An extensive property portfolio, hooked into Sydney’s business executive circles and with a track record favouring big business during his stints as environment and communications minister, Turnbull’s one of us, businessmen and women tell each other over drinks in the executive suites.

And when Turnbull told the press conference on the night of his election, “This will be a thoroughly liberal government committed to freedom, the individual and the market”, they knew that it is their freedom and their individual rights to which Turnbull referred, not those of trade unions or the working class which they exploit every day.

Fawning liberals

Acclaim has come not just from the usual suspects – the Liberals’ natural born constituency in the boardrooms – but also from media outlets such as Fairfax and the ABC, which have spent months assailing Abbott for his political ineptitude.

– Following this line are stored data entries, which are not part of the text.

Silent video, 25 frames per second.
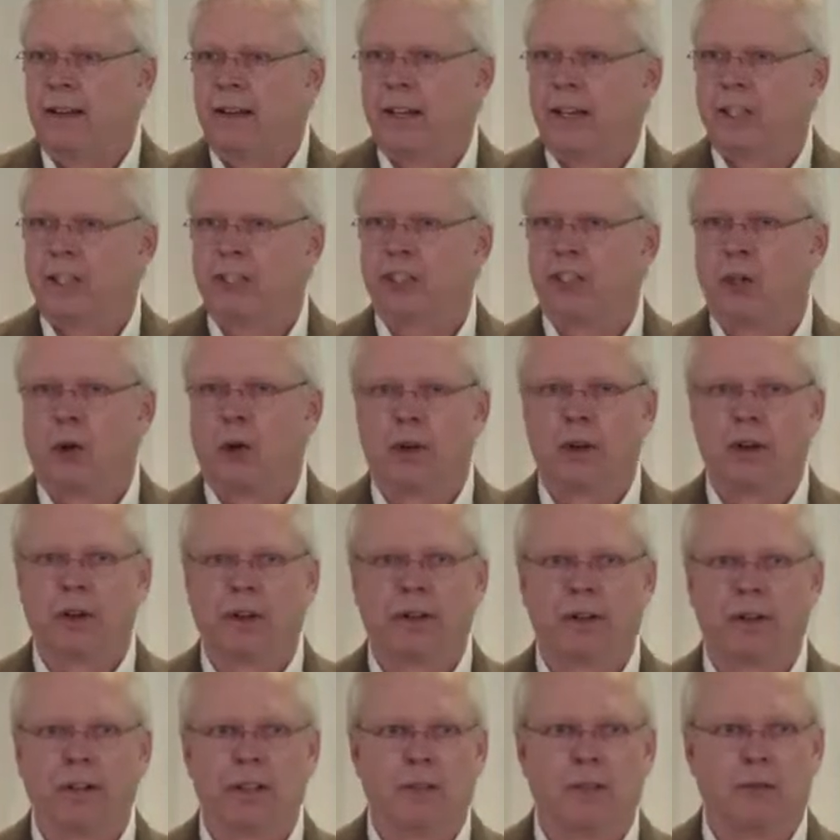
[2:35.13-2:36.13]

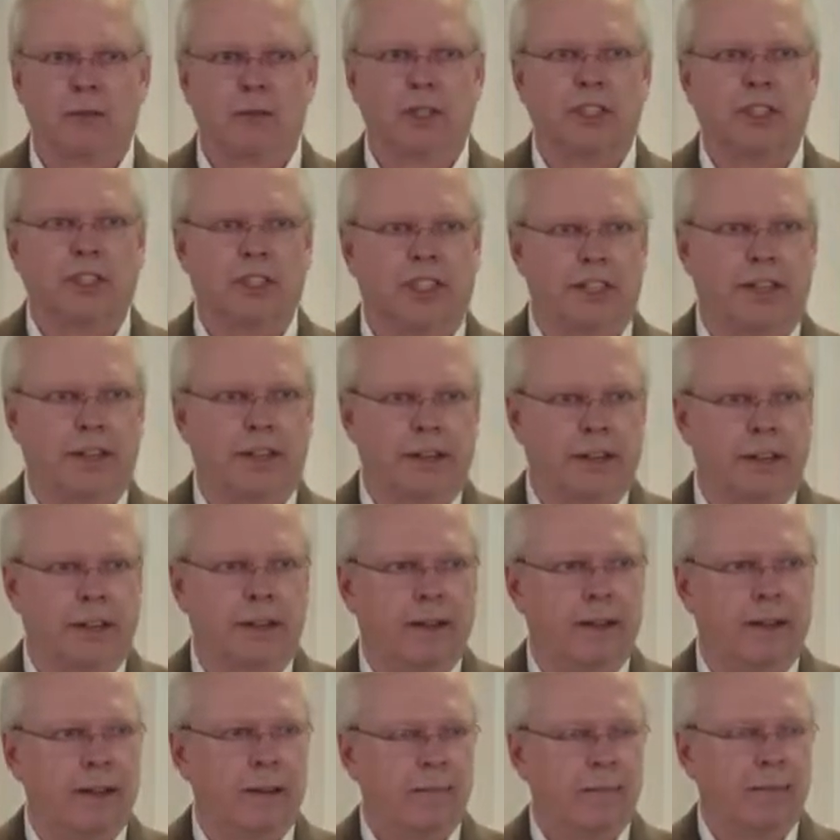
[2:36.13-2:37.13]
historical
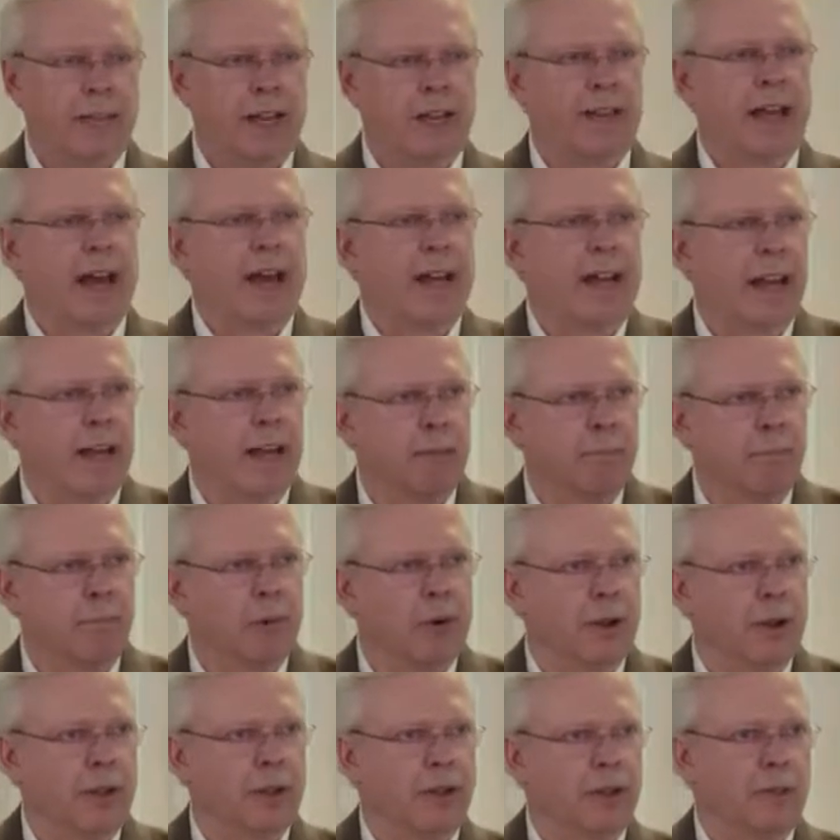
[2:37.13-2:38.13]
rigidity and that
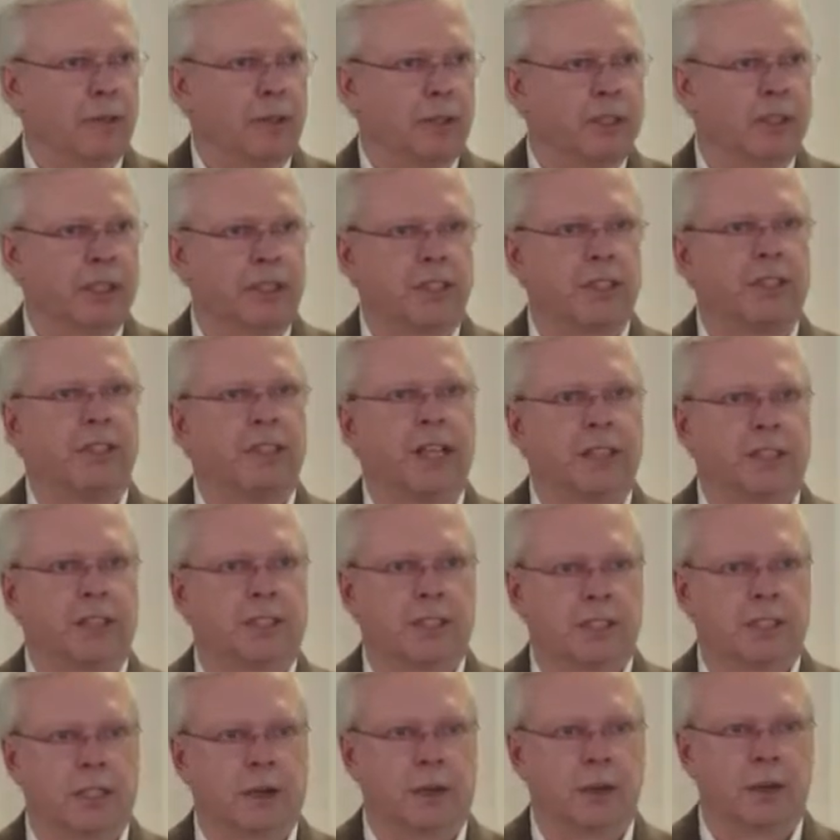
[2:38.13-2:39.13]
endpoint, which doesn't
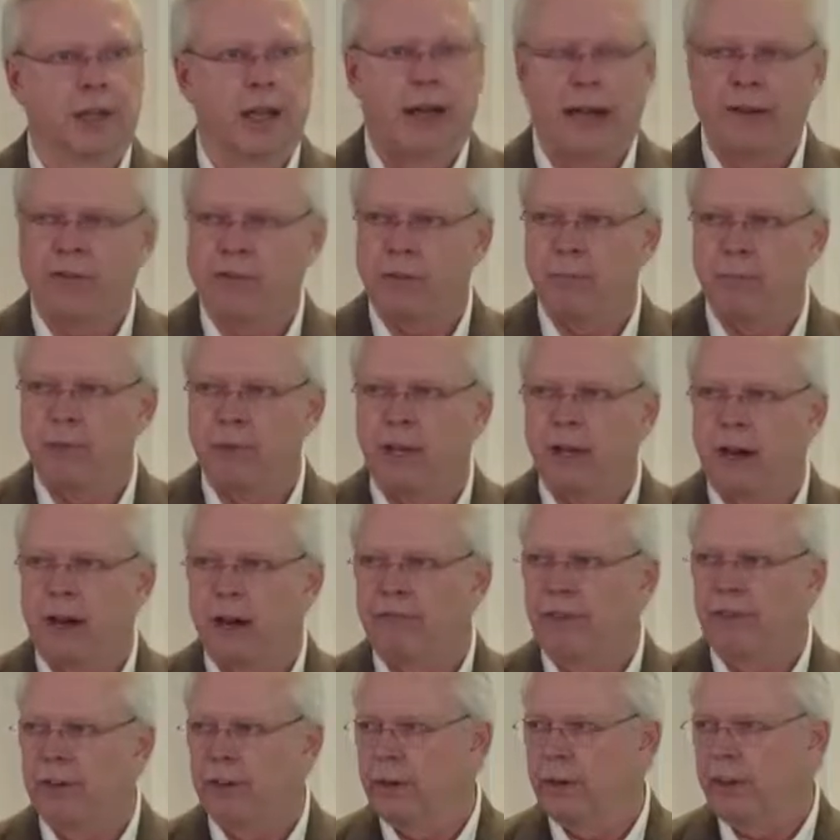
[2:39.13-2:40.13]
necessarily have to be
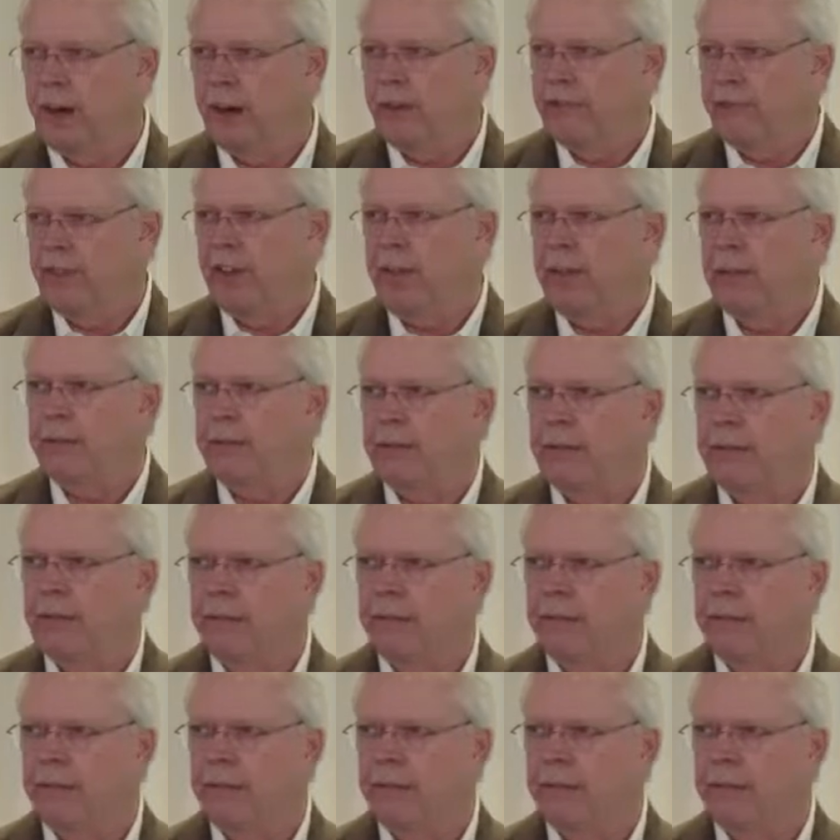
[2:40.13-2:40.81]
our, our fate.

From a prime minister who couldn’t get much beyond “Coal is good for humanity” to one who burbles on about “digital disruption”, “volatility”, “agility” and “innovation” in his first press conference as leader, these outlets see a stunning transformation. We won’t have to apologise for our leader next time we travel overseas, they think.

Rather like their disdain for US president George W. Bush a decade ago, their aversion to Abbott was driven more by their scorn for his seeming stupidity than for his policies. Abbott’s great crime was that by knighting Prince Philip he weakened the government’s ability to deliver for business.

Now that the commentators have got a Liberal prime minister who knows how to use three syllable words and who can extend his answers to media interviews beyond “We stopped the boats”, they are beside themselves in their admiration, just as they were for Obama in 2009.

For all the differences within the ruling class and their in-house ideologists, and whatever their squabbles, they are all united in their appreciation of a prime minister who appears, to them, to have the skills to push through an agenda for the 1 percent without arousing destabilising opposition.

They say that you can tell a lot about someone by their friends. That Australia’s biggest exploiters are lining up to lavish praise on Malcolm Turnbull should tell us everything we need to know about what we can expect from the Turnbull government.